## What to do
Exactly as they appear, copy the lines from the one holding "[2.00-2.20s]" through the end of the records, leaving pictures out.

= Beginning of Section =

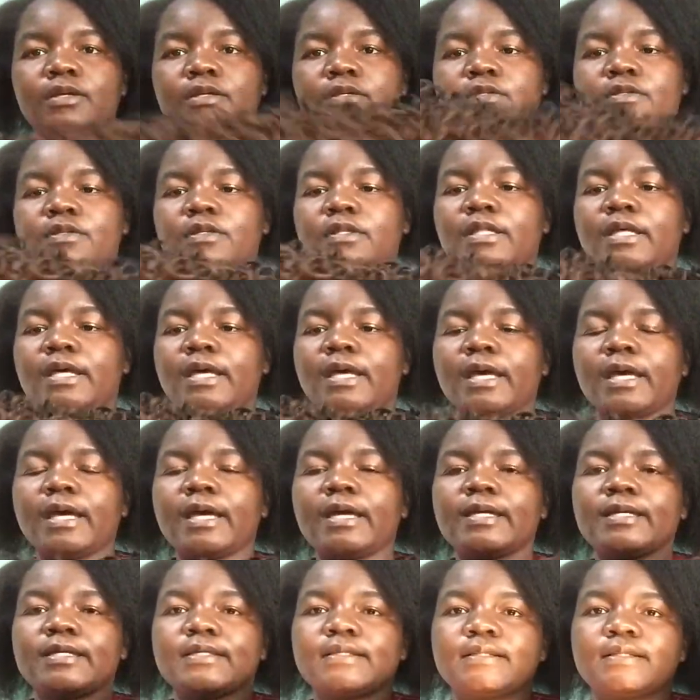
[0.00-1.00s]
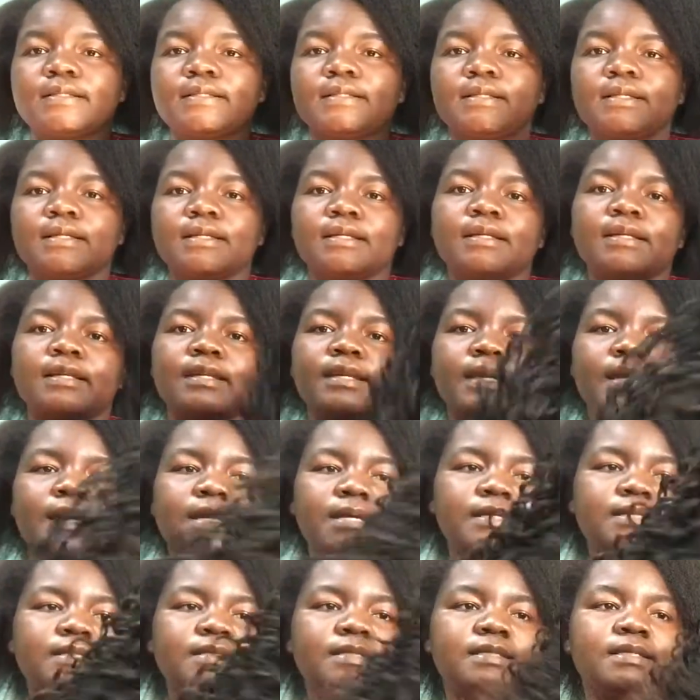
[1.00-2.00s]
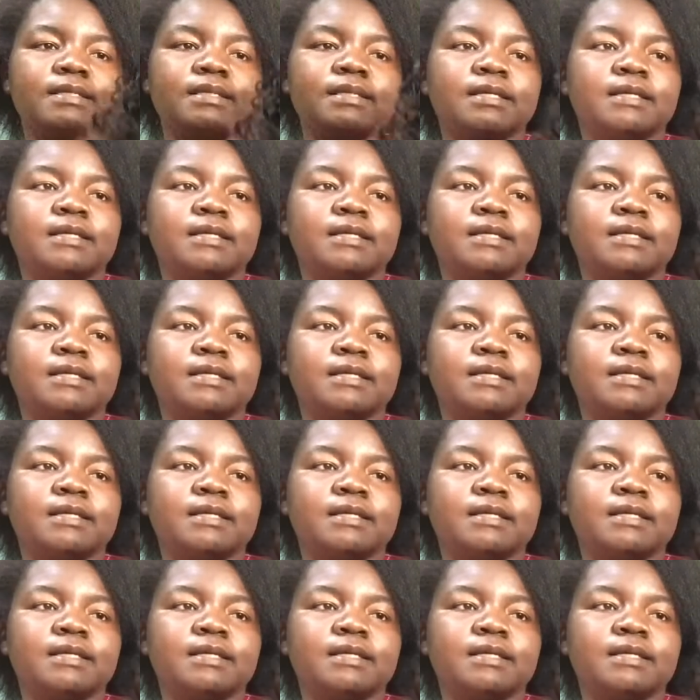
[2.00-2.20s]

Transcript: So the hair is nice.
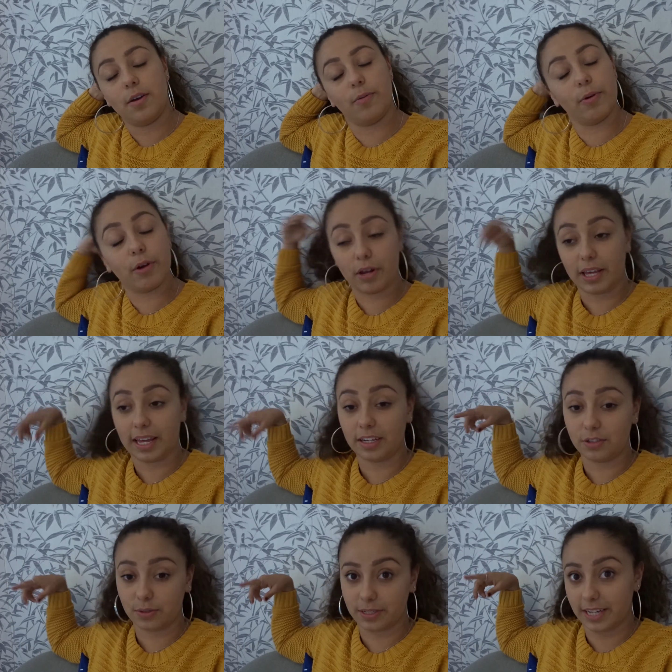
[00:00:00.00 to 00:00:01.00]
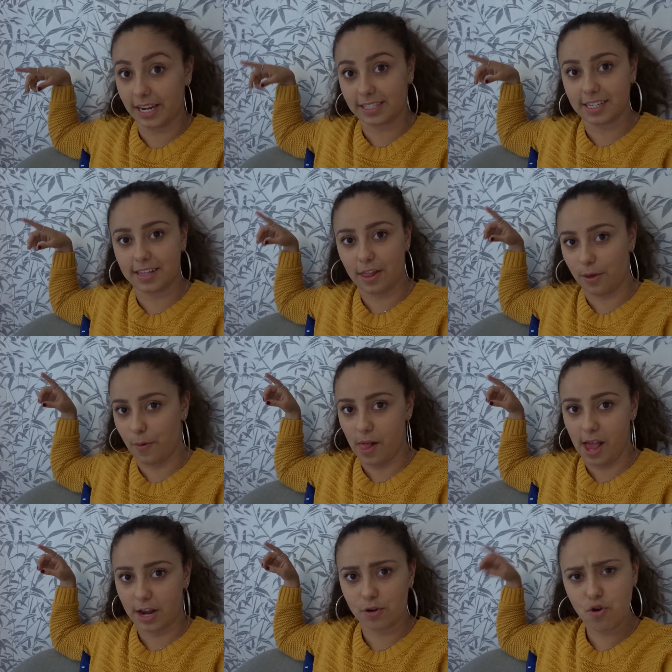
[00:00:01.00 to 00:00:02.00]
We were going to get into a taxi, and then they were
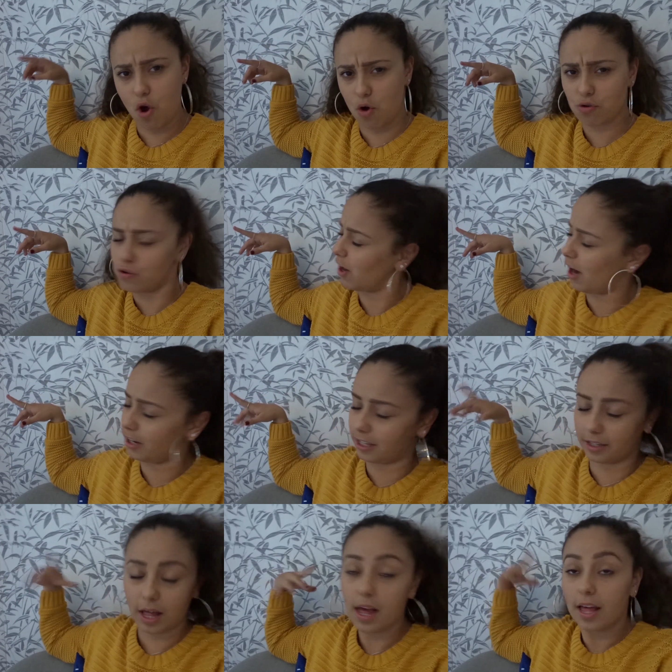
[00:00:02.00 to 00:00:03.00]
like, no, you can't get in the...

= End of Section =

## Task result
[2.00-2.20s]

Transcript: So the hair is nice.
[00:00:00.00 to 00:00:01.00]
[00:00:01.00 to 00:00:02.00]
We were going to get into a taxi, and then they were
[00:00:02.00 to 00:00:03.00]
like, no, you can't get in the...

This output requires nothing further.